▸ **Directions**:
Only the lines below from the one containing "Silent video, 20 frames per second." through the one containing "Transcript: So I" belong in the answer, set down exactly, with the pictures left out.

++++ Data for this exercise ++++

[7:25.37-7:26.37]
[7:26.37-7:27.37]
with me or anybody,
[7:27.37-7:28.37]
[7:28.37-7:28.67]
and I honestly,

++++
++++ Data for this exercise ++++

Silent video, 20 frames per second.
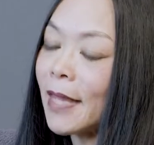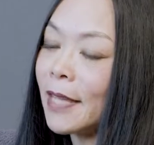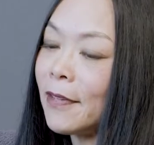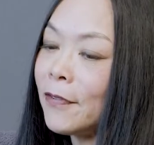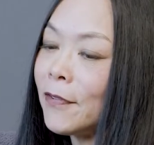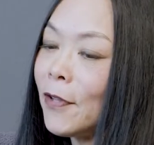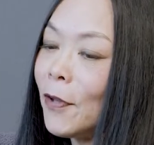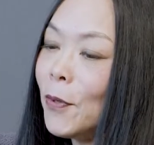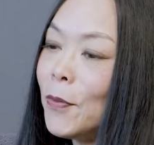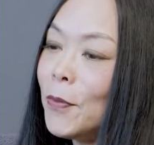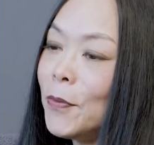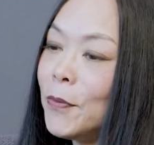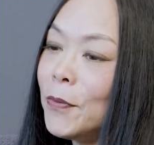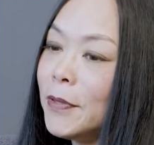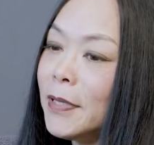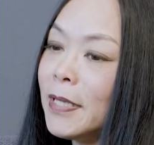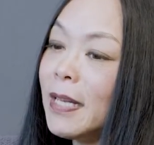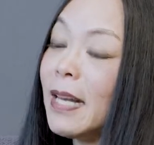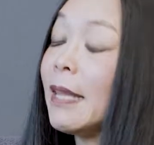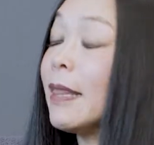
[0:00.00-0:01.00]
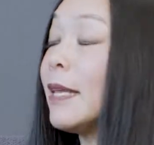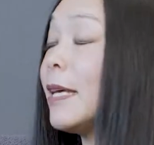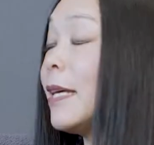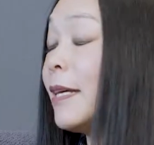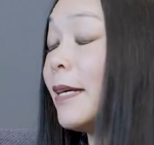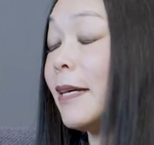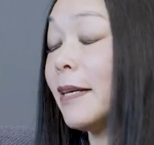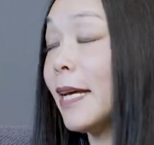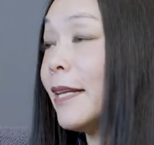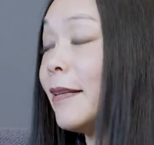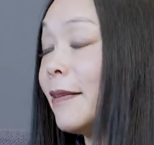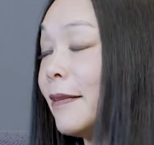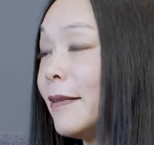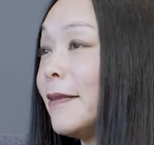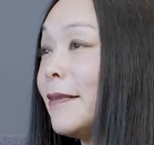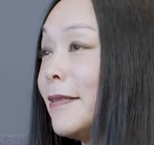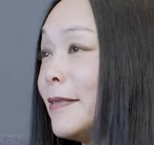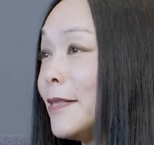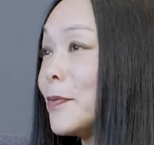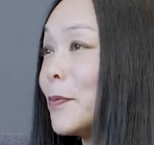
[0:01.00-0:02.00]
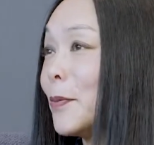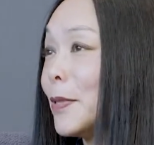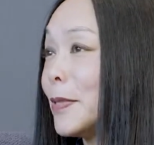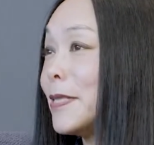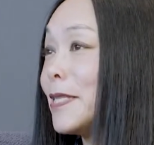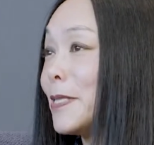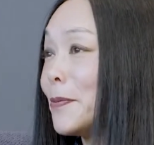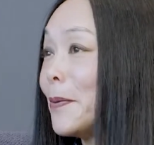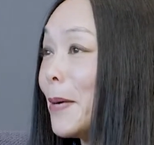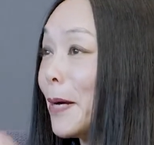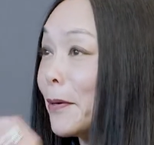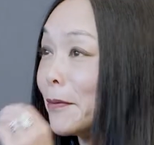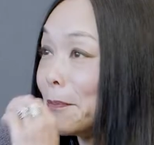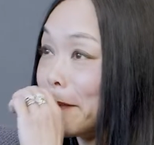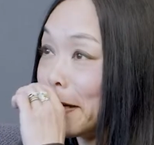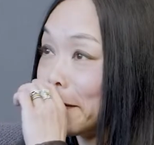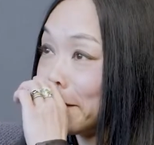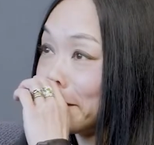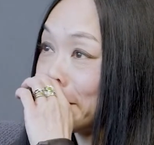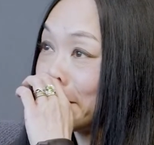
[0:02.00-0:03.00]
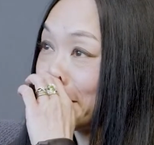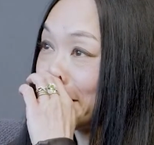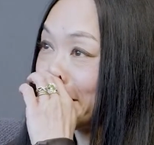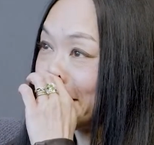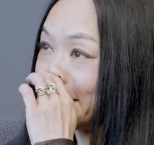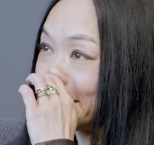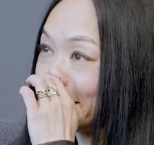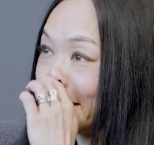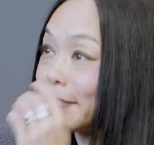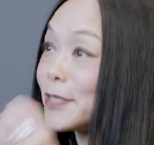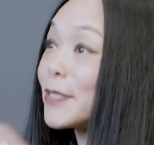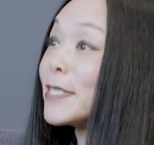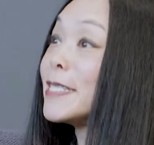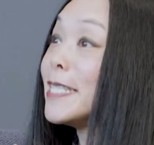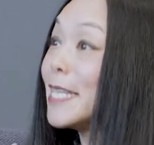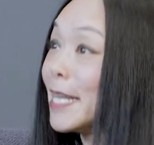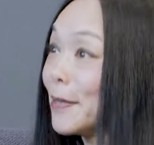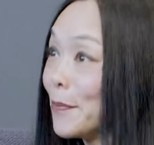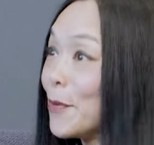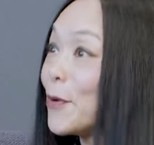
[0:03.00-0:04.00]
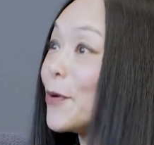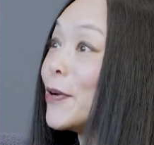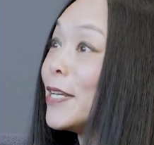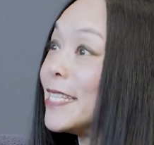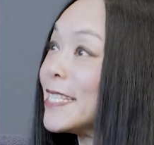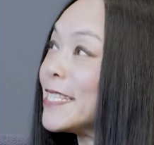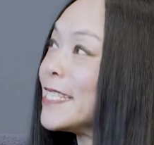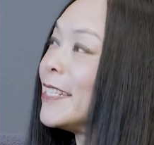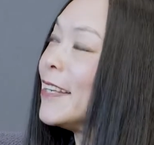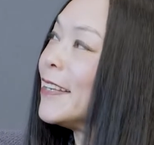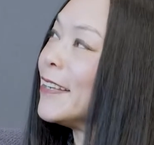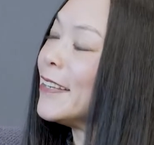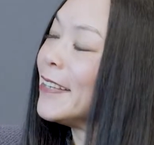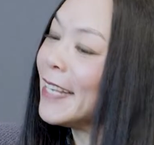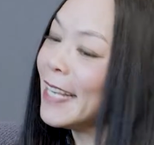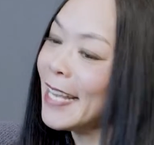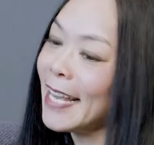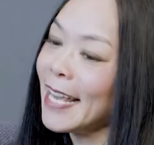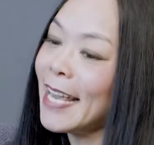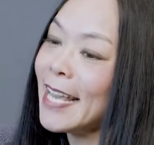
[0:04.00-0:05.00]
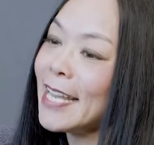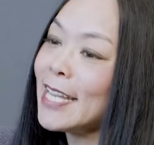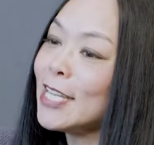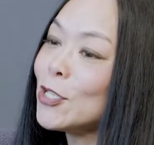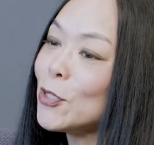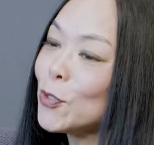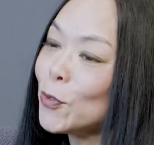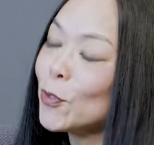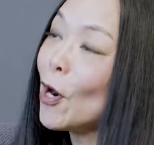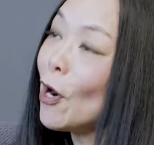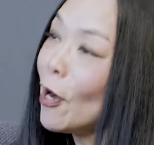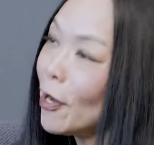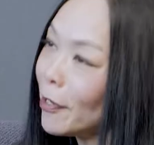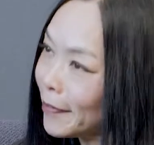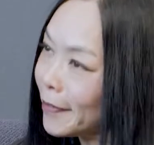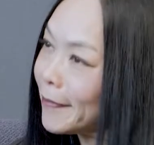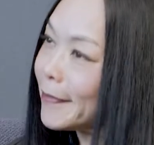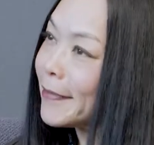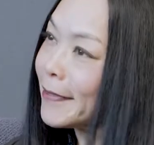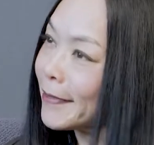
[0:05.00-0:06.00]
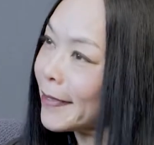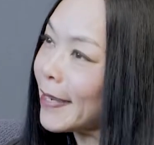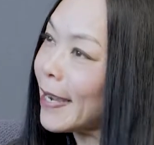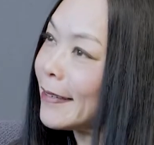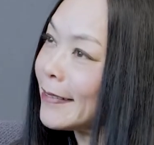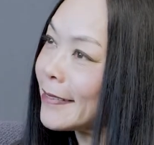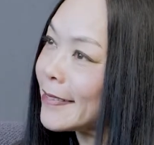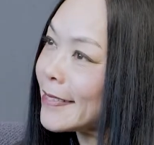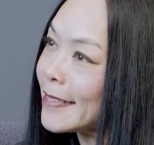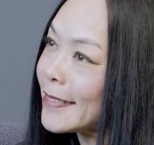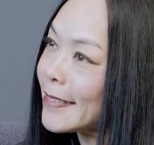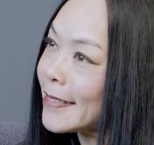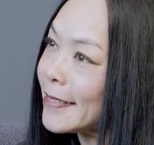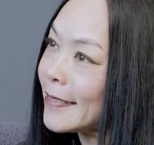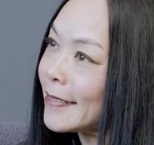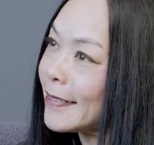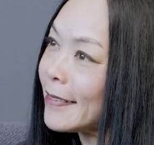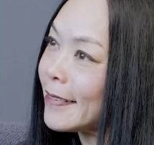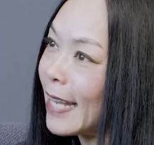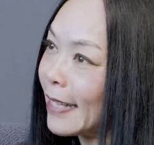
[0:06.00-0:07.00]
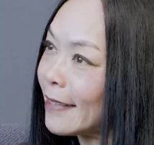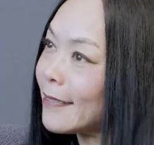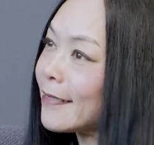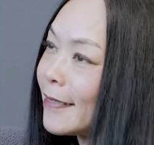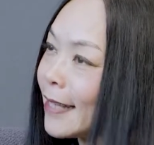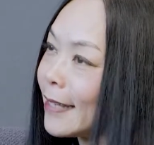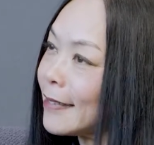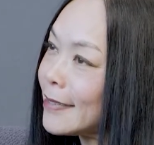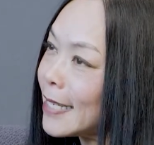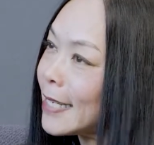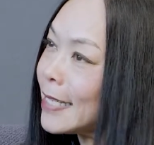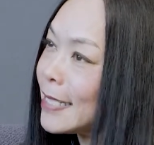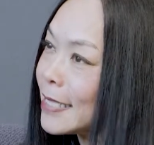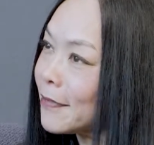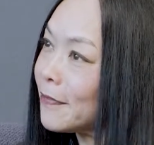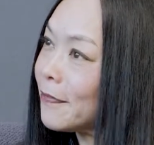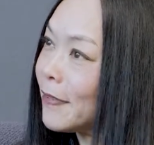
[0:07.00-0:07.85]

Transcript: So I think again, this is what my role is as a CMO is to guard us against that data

++++

▸ **Answer box**:
Silent video, 20 frames per second.
[0:00.00-0:01.00]
[0:01.00-0:02.00]
[0:02.00-0:03.00]
[0:03.00-0:04.00]
[0:04.00-0:05.00]
[0:05.00-0:06.00]
[0:06.00-0:07.00]
[0:07.00-0:07.85]

Transcript: So I think again, this is what my role is as a CMO is to guard us against that data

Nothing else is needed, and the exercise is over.